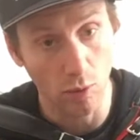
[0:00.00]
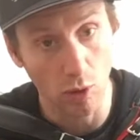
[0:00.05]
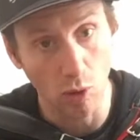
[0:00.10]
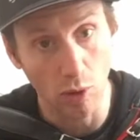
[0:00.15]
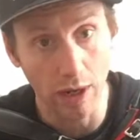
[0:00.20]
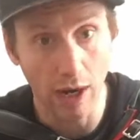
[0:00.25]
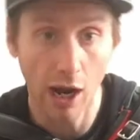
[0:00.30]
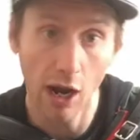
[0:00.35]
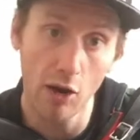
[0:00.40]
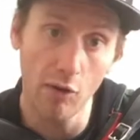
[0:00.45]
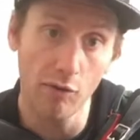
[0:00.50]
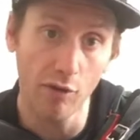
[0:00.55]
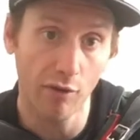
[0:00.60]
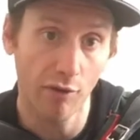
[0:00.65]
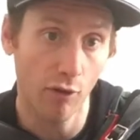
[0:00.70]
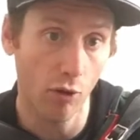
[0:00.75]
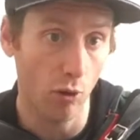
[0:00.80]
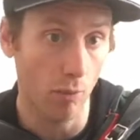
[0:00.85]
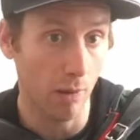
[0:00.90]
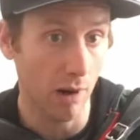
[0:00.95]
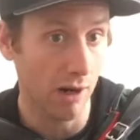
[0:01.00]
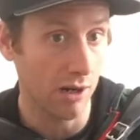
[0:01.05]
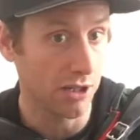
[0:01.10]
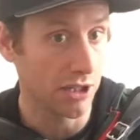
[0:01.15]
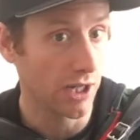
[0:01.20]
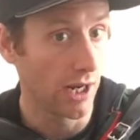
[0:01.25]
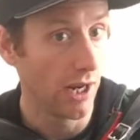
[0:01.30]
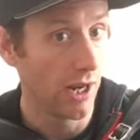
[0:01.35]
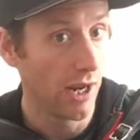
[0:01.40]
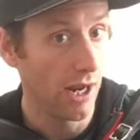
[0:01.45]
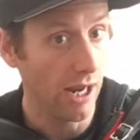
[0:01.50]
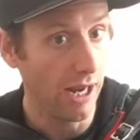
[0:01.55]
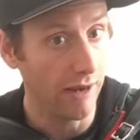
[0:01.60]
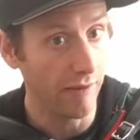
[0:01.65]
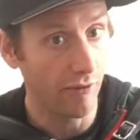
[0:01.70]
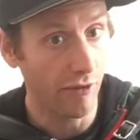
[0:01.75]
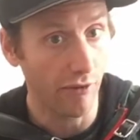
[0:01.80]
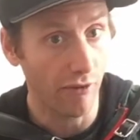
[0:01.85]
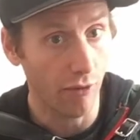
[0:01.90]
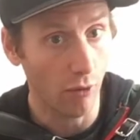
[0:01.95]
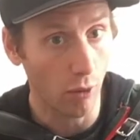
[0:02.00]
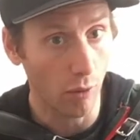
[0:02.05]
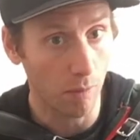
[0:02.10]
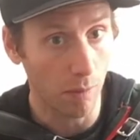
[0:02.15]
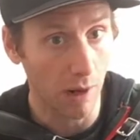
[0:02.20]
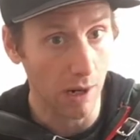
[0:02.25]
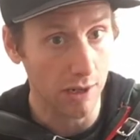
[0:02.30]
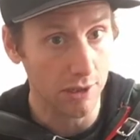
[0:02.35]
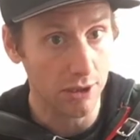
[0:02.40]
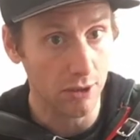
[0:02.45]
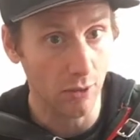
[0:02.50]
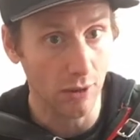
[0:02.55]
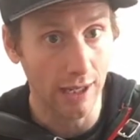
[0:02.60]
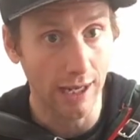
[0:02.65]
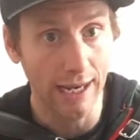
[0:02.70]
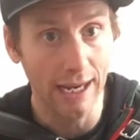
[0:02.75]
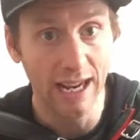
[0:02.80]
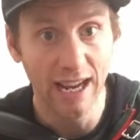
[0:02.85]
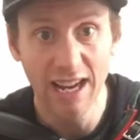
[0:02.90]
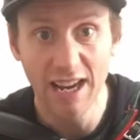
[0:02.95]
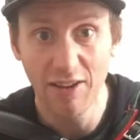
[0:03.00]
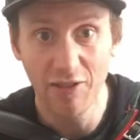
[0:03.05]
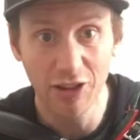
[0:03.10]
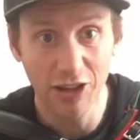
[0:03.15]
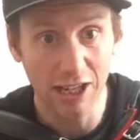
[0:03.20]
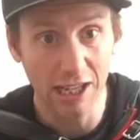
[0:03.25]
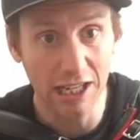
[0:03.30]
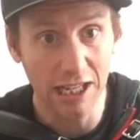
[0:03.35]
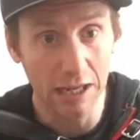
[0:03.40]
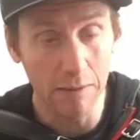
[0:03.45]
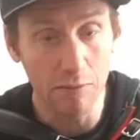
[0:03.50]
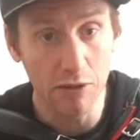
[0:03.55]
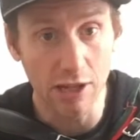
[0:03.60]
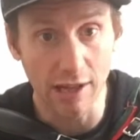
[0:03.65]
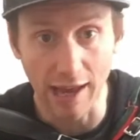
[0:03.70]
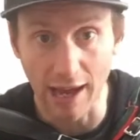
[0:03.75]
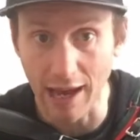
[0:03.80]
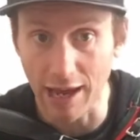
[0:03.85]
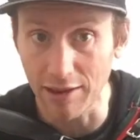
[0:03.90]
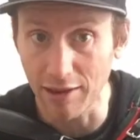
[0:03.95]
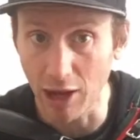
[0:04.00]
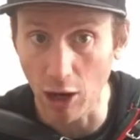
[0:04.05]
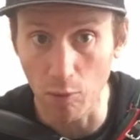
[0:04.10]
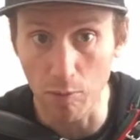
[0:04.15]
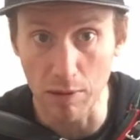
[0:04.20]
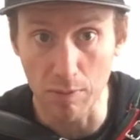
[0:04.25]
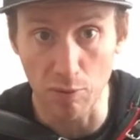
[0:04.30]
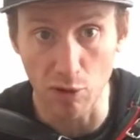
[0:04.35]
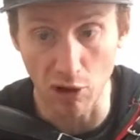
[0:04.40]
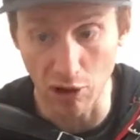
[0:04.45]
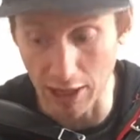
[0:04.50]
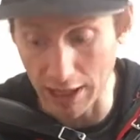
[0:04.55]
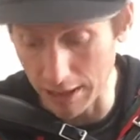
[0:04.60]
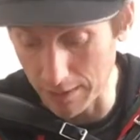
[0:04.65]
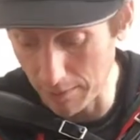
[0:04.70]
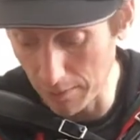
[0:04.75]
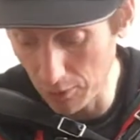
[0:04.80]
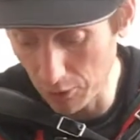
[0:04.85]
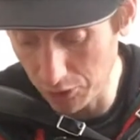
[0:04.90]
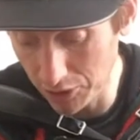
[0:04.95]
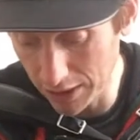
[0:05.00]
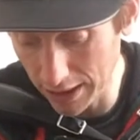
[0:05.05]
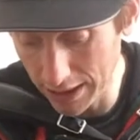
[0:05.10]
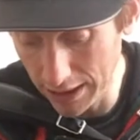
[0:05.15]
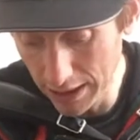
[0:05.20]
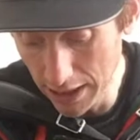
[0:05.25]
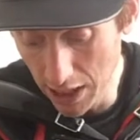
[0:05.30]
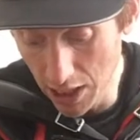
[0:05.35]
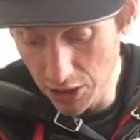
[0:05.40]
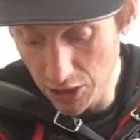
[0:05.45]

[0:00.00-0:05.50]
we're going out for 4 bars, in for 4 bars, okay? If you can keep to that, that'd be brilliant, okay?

# # # #

(EXERCISE OBJECTIVE) Output the listing above exactly, but leave its pictures behind.

(SOLUTION)
[0:00.00]
[0:00.05]
[0:00.10]
[0:00.15]
[0:00.20]
[0:00.25]
[0:00.30]
[0:00.35]
[0:00.40]
[0:00.45]
[0:00.50]
[0:00.55]
[0:00.60]
[0:00.65]
[0:00.70]
[0:00.75]
[0:00.80]
[0:00.85]
[0:00.90]
[0:00.95]
[0:01.00]
[0:01.05]
[0:01.10]
[0:01.15]
[0:01.20]
[0:01.25]
[0:01.30]
[0:01.35]
[0:01.40]
[0:01.45]
[0:01.50]
[0:01.55]
[0:01.60]
[0:01.65]
[0:01.70]
[0:01.75]
[0:01.80]
[0:01.85]
[0:01.90]
[0:01.95]
[0:02.00]
[0:02.05]
[0:02.10]
[0:02.15]
[0:02.20]
[0:02.25]
[0:02.30]
[0:02.35]
[0:02.40]
[0:02.45]
[0:02.50]
[0:02.55]
[0:02.60]
[0:02.65]
[0:02.70]
[0:02.75]
[0:02.80]
[0:02.85]
[0:02.90]
[0:02.95]
[0:03.00]
[0:03.05]
[0:03.10]
[0:03.15]
[0:03.20]
[0:03.25]
[0:03.30]
[0:03.35]
[0:03.40]
[0:03.45]
[0:03.50]
[0:03.55]
[0:03.60]
[0:03.65]
[0:03.70]
[0:03.75]
[0:03.80]
[0:03.85]
[0:03.90]
[0:03.95]
[0:04.00]
[0:04.05]
[0:04.10]
[0:04.15]
[0:04.20]
[0:04.25]
[0:04.30]
[0:04.35]
[0:04.40]
[0:04.45]
[0:04.50]
[0:04.55]
[0:04.60]
[0:04.65]
[0:04.70]
[0:04.75]
[0:04.80]
[0:04.85]
[0:04.90]
[0:04.95]
[0:05.00]
[0:05.05]
[0:05.10]
[0:05.15]
[0:05.20]
[0:05.25]
[0:05.30]
[0:05.35]
[0:05.40]
[0:05.45]

[0:00.00-0:05.50]
we're going out for 4 bars, in for 4 bars, okay? If you can keep to that, that'd be brilliant, okay?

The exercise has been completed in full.